START Data records

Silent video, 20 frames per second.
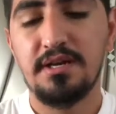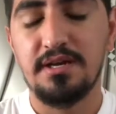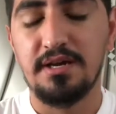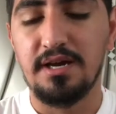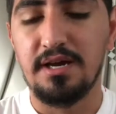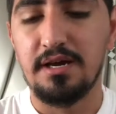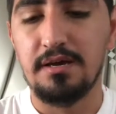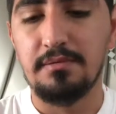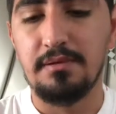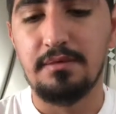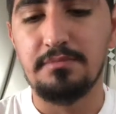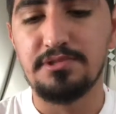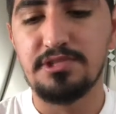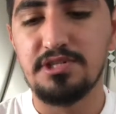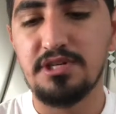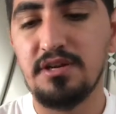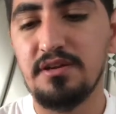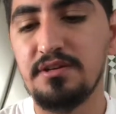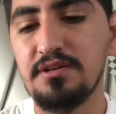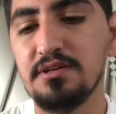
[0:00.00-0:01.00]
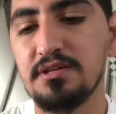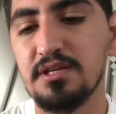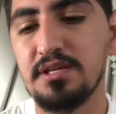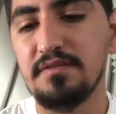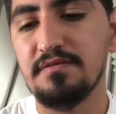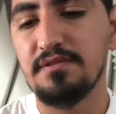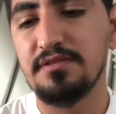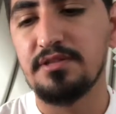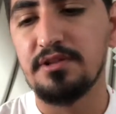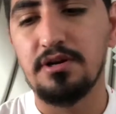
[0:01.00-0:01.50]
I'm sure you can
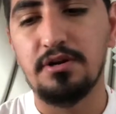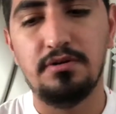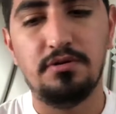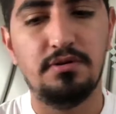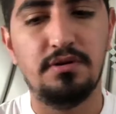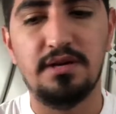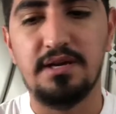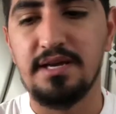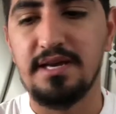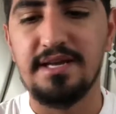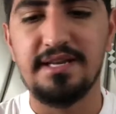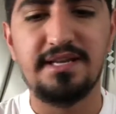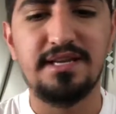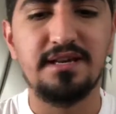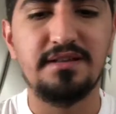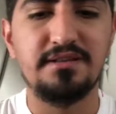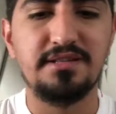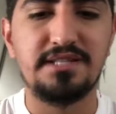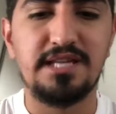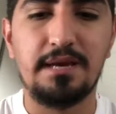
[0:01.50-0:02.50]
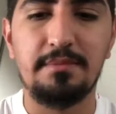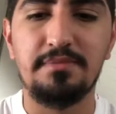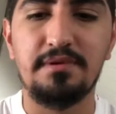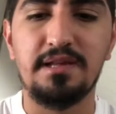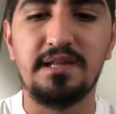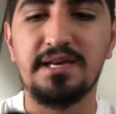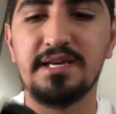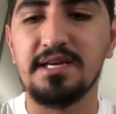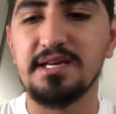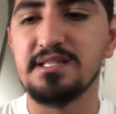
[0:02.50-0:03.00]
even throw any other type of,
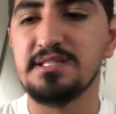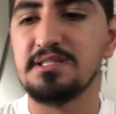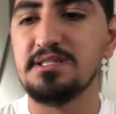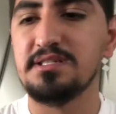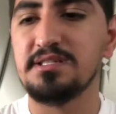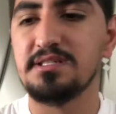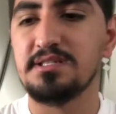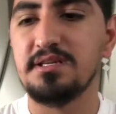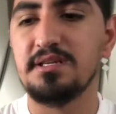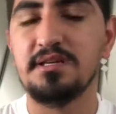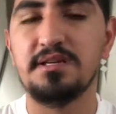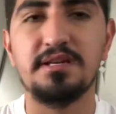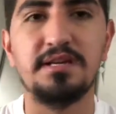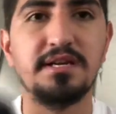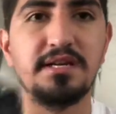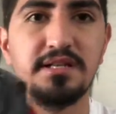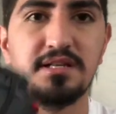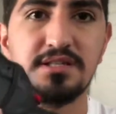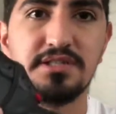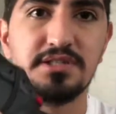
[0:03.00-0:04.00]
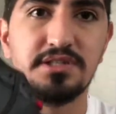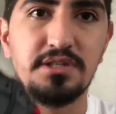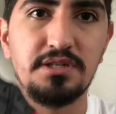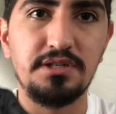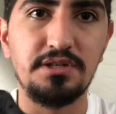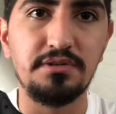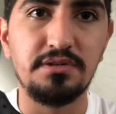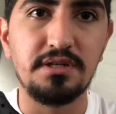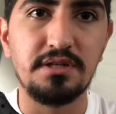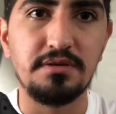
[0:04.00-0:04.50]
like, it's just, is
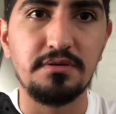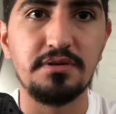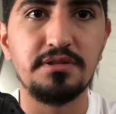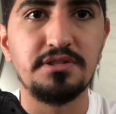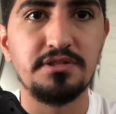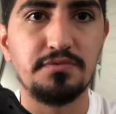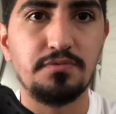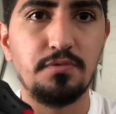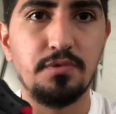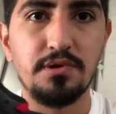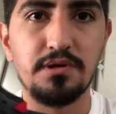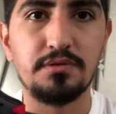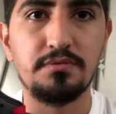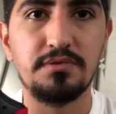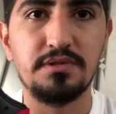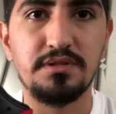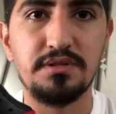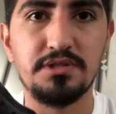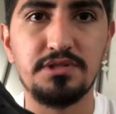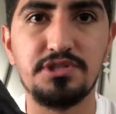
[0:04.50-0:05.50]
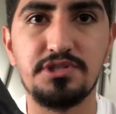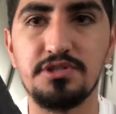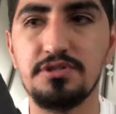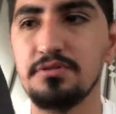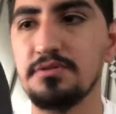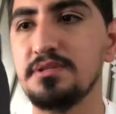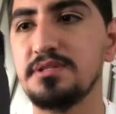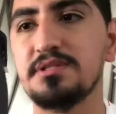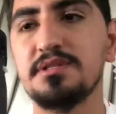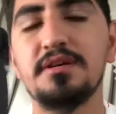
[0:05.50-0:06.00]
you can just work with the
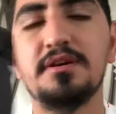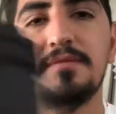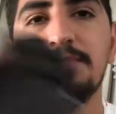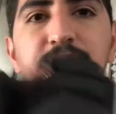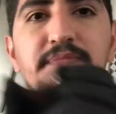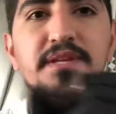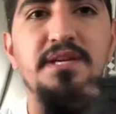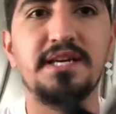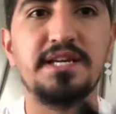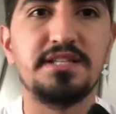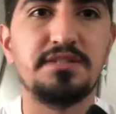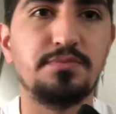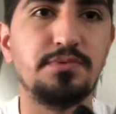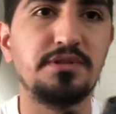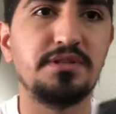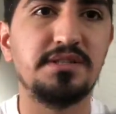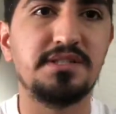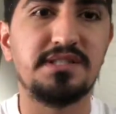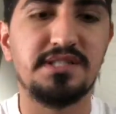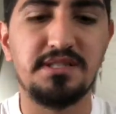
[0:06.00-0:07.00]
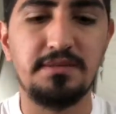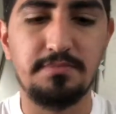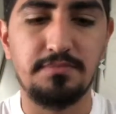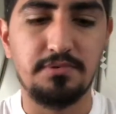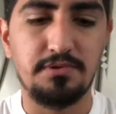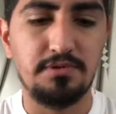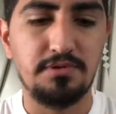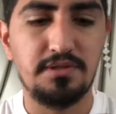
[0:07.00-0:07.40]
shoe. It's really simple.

END Data records

▸ **Instructions for the task**: Quote exactly, and only, the lines from the line containing "[0:01.50-0:02.50]" through the final line of the records above, both included, omitting any pictures.

▸ **Written response**:
[0:01.50-0:02.50]
[0:02.50-0:03.00]
even throw any other type of,
[0:03.00-0:04.00]
[0:04.00-0:04.50]
like, it's just, is
[0:04.50-0:05.50]
[0:05.50-0:06.00]
you can just work with the
[0:06.00-0:07.00]
[0:07.00-0:07.40]
shoe. It's really simple.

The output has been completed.